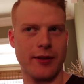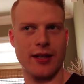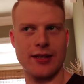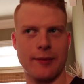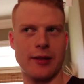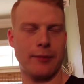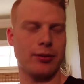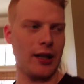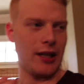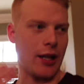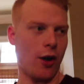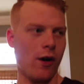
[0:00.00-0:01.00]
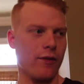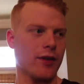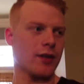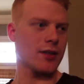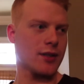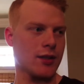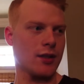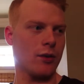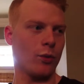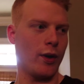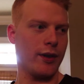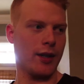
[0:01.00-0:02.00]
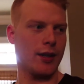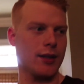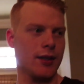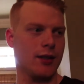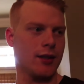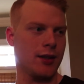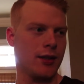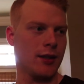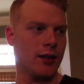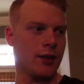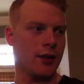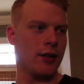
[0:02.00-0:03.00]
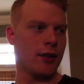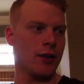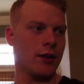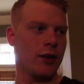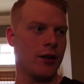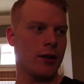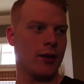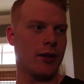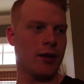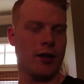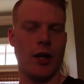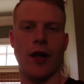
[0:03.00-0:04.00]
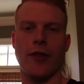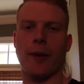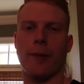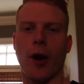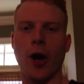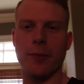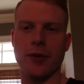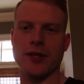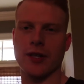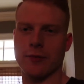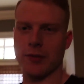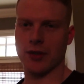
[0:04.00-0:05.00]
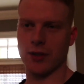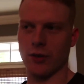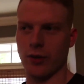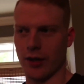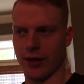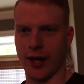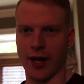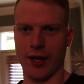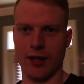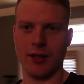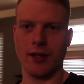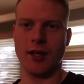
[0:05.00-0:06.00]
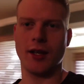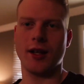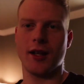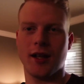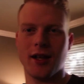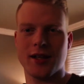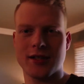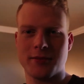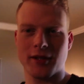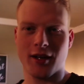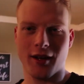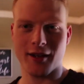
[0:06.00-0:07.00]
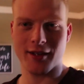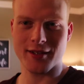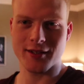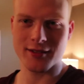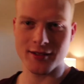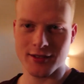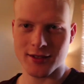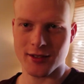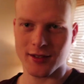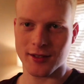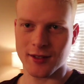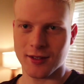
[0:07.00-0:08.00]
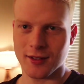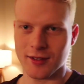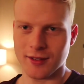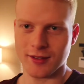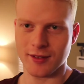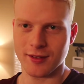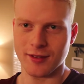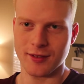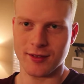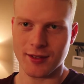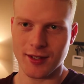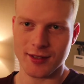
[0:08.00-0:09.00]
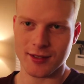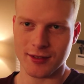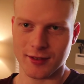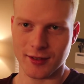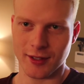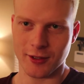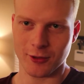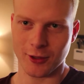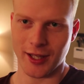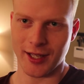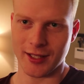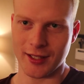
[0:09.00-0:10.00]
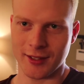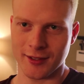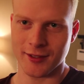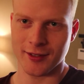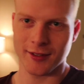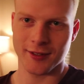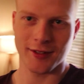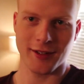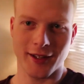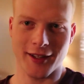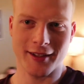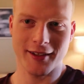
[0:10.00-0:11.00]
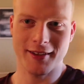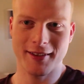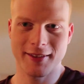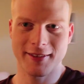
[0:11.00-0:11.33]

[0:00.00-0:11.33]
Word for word: because I'm gonna play The Office with it. No, the purpose of you doing The that. purpose of me doing that is because this little lady and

* * * *

**Assigned task**
The answer must consist solely of the lines from the line containing "[0:05.00-0:06.00]" to the end of the data, reproduced exactly, with every picture left out.

**Solution to this problem**
[0:05.00-0:06.00]
[0:06.00-0:07.00]
[0:07.00-0:08.00]
[0:08.00-0:09.00]
[0:09.00-0:10.00]
[0:10.00-0:11.00]
[0:11.00-0:11.33]

[0:00.00-0:11.33]
Word for word: because I'm gonna play The Office with it. No, the purpose of you doing The that. purpose of me doing that is because this little lady and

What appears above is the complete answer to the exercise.